The other three detectives jumped from the car, called to the men to halt, and then started in pursuit. The fugitives reached Union Square Park, and the detectives, taking advantage of the sparsely tenanted park area, began to shoot. They said the men returned their fire.
The whole neighborhood was aroused by the time the men were cornered in West Seventeenth Street. There the five men explained to the detectives that they had run away because they had mistaken the guardians of the law for bandits.
The prisoners were: Edward McGuiness, 21, a chauffeur, of 761 McDonaugh Street, Brooklyn; Martin Kiley, 19, of 441 East 121st Street; John Walpole, 18, a steamfitter’s helper, of 414 East 141st Street; Charles Hady, 18, of 198 Moffat Street, Brooklyn, and William Gernhardt, 20, a laborer, of 542 East Fifteenth Street.
This is why you set an agenda!
ALBANY, April 7.—One mystified Governor of New York State today gazed upon thirty-nine mystified sporting editors of New York State. The scene was the Executive Chamber; the time was 12:11 P.M.; the stage setting showed Governor Miller at a flat-topped desk, with the sporting editors, gathered from Buffalo and points south, sitting in rows or folding chairs before him, while around the walls, goggle-eyed because of the mysterious element in the meeting, was the gallery.
The difficulty was this: Governor Miller didn’t know why the sporting editors were there; neither did they.
The assemblage had been summoned to talk over State regulation of sports. Governor Miller had called it, having been given to understand that the sporting editors were palpitating with desire to talk to him. Both were wrong.
The meeting—which some optimists had believed was to result in the Empire State’s becoming a sporting seventh heaven—got off to a bad start.
“Gentlemen,” said the Governor, “I don’t just exactly know the purpose of this meeting. For the last three months, about once a week, I have been informed that the sporting editors wanted to confer with me on some of the proposals in reference to sports. I haven’t anything to say to you, but should be glad to hear anything you have to say to me.”
There was a silence so dense that the falling of a rose leaf would have sounded like Ruth’s smashing a homer.
Then two or three assorted journalists found breath and feet and explained to the Governor that they had their confrères had nothing to say to him, but understood they had been called to testify as experts, inasmuch as the phalanx present knew sports as Mr. Anderson knows water.
It then being agreed unanimously that no one had the least idea why any one was there, conversation became general for a few minutes.
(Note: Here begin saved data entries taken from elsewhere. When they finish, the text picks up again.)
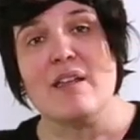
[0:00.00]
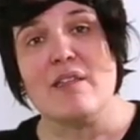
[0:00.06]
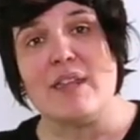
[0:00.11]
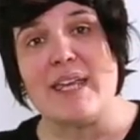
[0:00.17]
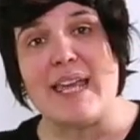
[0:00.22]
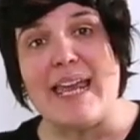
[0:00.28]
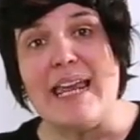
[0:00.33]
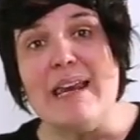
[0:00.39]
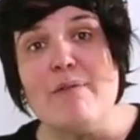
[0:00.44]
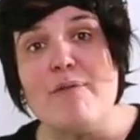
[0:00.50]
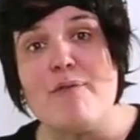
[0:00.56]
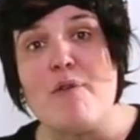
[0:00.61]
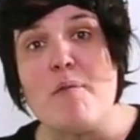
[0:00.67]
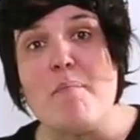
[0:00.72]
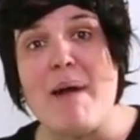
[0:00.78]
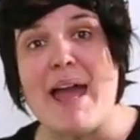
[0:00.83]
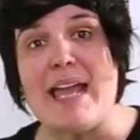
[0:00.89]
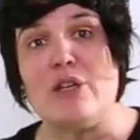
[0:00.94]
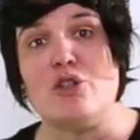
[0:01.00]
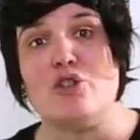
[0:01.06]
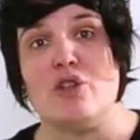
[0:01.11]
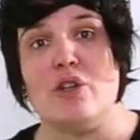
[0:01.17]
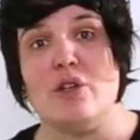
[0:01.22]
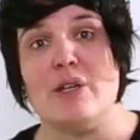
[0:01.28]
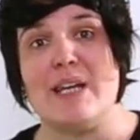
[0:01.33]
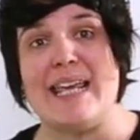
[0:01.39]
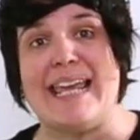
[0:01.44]
the
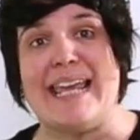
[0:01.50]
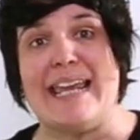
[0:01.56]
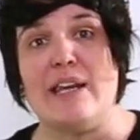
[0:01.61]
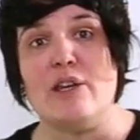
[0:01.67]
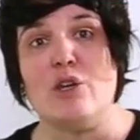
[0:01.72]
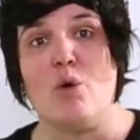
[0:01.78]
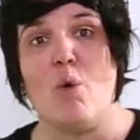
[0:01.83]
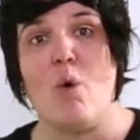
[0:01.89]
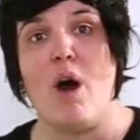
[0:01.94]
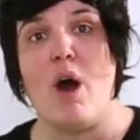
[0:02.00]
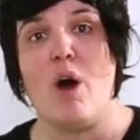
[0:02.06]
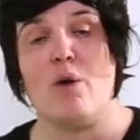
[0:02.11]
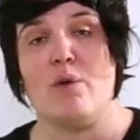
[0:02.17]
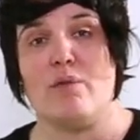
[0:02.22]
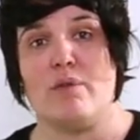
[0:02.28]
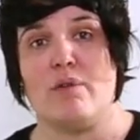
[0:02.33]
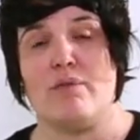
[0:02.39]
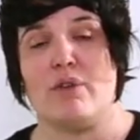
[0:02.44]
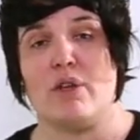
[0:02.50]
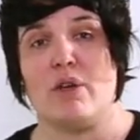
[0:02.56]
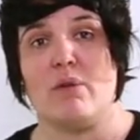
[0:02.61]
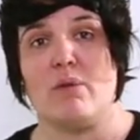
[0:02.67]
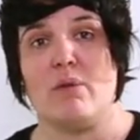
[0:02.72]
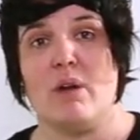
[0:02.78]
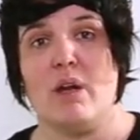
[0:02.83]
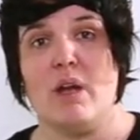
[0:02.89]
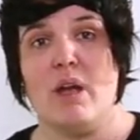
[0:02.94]
information in your overview.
Here is a summary of the views interchanged:
The governor expressed his belief that baseball and racing did not need state-run regulation, but that boxing and wrestling could probably stand more of it. The journalists responded:
FROM JOURNALISTIC MAJORITY.
Boxing has been lifted out of the gutter by the present commission. If mistakes have been made, they have been honest ones. The sport is being admirably conducted. It is better than it ever has been.
Wrestling might well have supervision.
There is little hippodroming in either boxing or wrestling.
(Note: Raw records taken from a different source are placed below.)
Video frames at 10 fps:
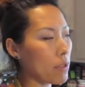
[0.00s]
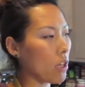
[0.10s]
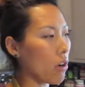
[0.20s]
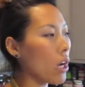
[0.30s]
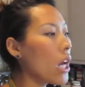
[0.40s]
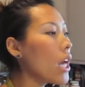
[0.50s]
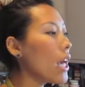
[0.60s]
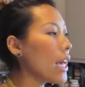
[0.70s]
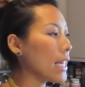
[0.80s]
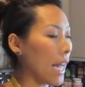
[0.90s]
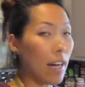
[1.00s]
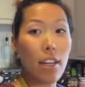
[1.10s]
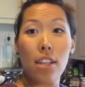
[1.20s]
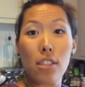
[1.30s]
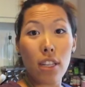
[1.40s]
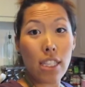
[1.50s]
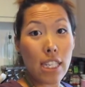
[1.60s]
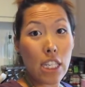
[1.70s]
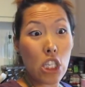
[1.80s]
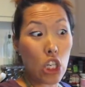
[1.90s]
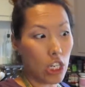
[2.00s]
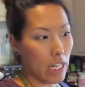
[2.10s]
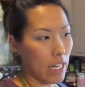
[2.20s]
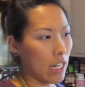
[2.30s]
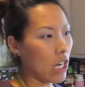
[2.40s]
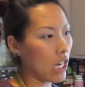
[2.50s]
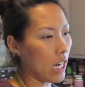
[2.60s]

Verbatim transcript: So, yeah. So let's get started. All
Racing and baseball should not be brought under control of a single commission, as each need supervisory experts utterly familiar with them, which supervision they are now receiving.
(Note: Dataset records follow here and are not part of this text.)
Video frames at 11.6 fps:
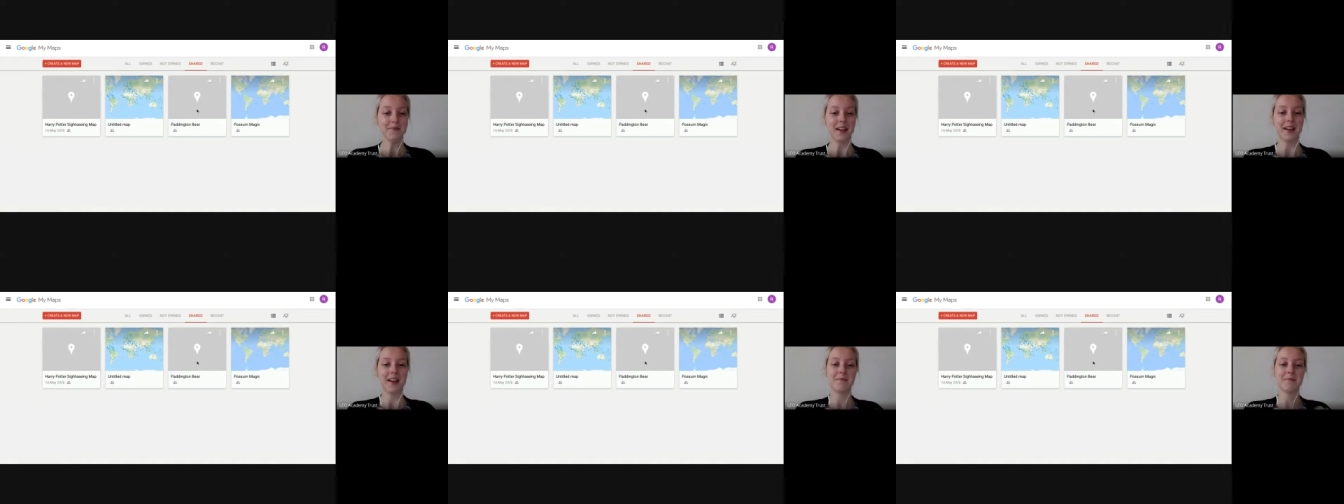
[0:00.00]

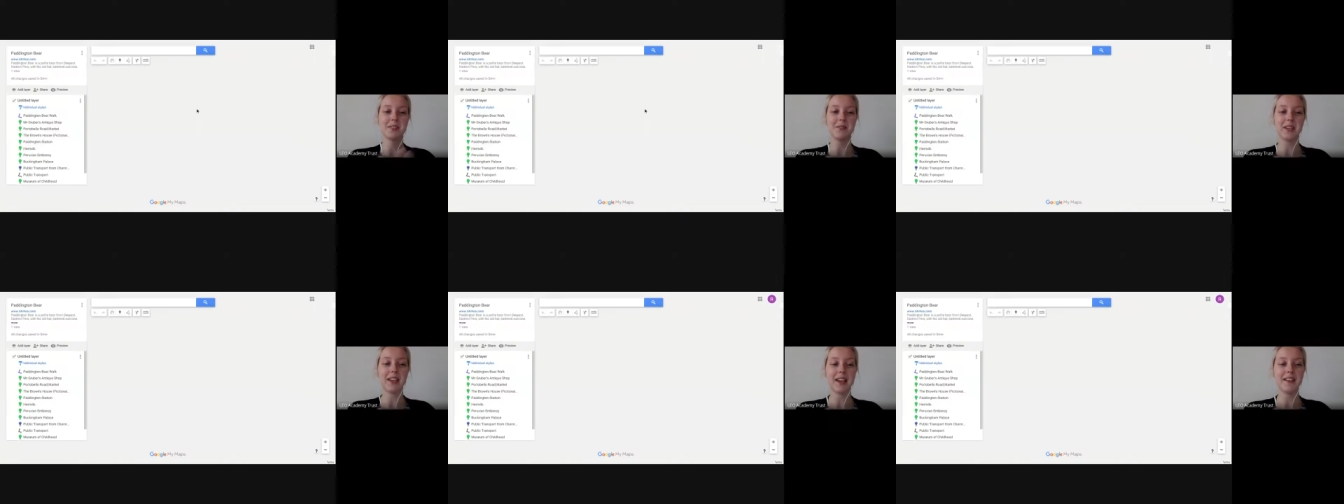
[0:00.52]
Um, so
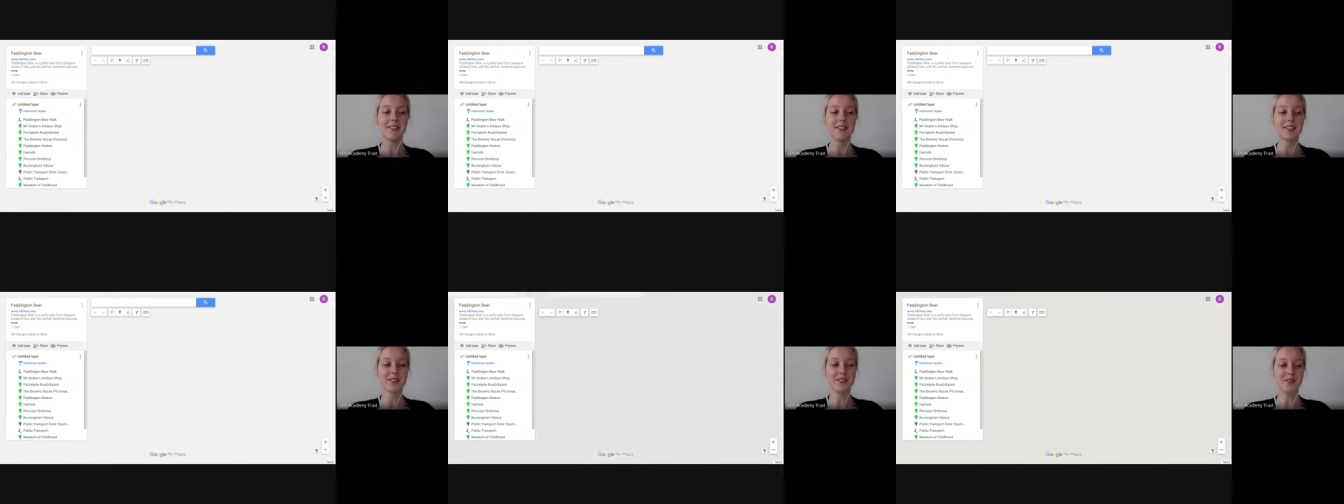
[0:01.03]
again, this
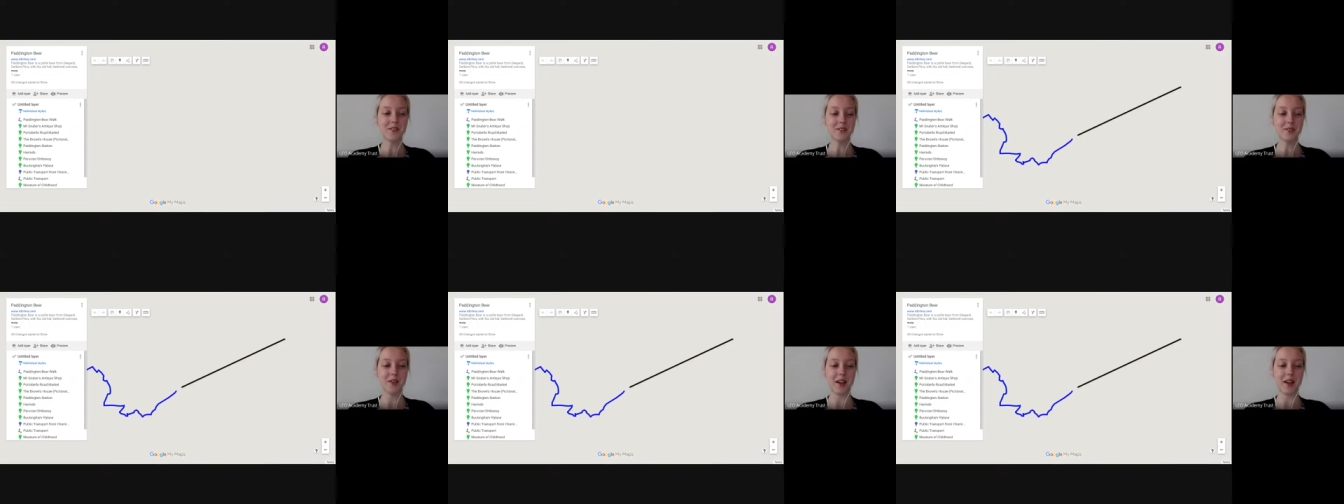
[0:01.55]
goes
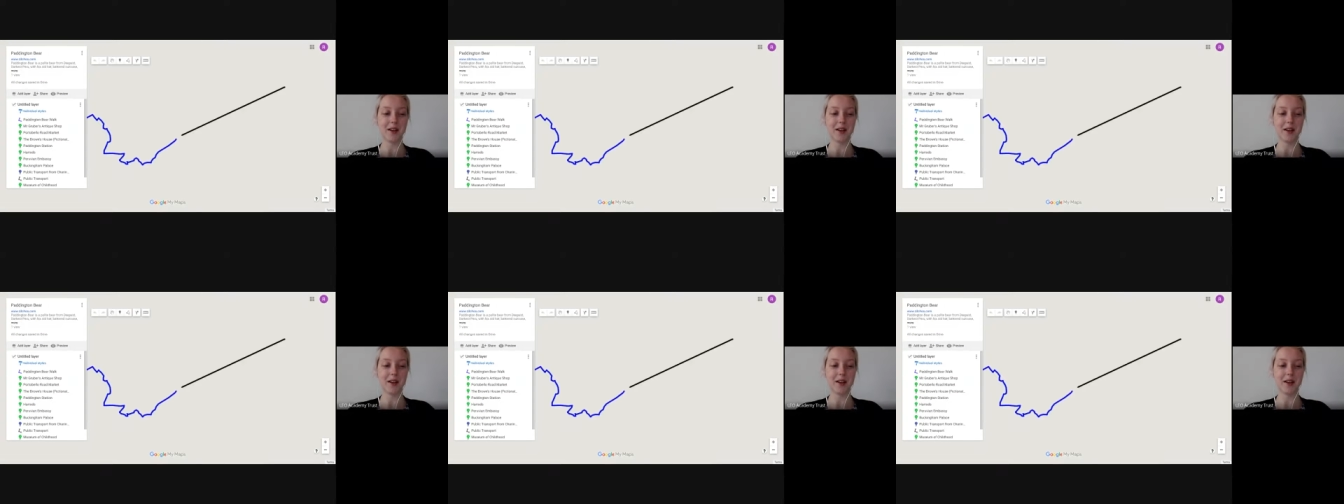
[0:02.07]
through um,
FROM JOURNALISTIC MINORITY.
Boxing is full of hippodroming in some smaller cities. The winners are picked before the bouts start. The public is sick—so sick!
Wrestling is worse than boxing. It is reminiscent of the chariot races at the circus. Leading wrestlers have met each other fifty times without any genuine result. They always get a fall in about two hours, so as to let husbands get home that they may be permitted to go next time. The peculiar coincidences in wrestling are as safe a guide to wrong as fingerprints.
Governor Miller smiled. The meeting ended.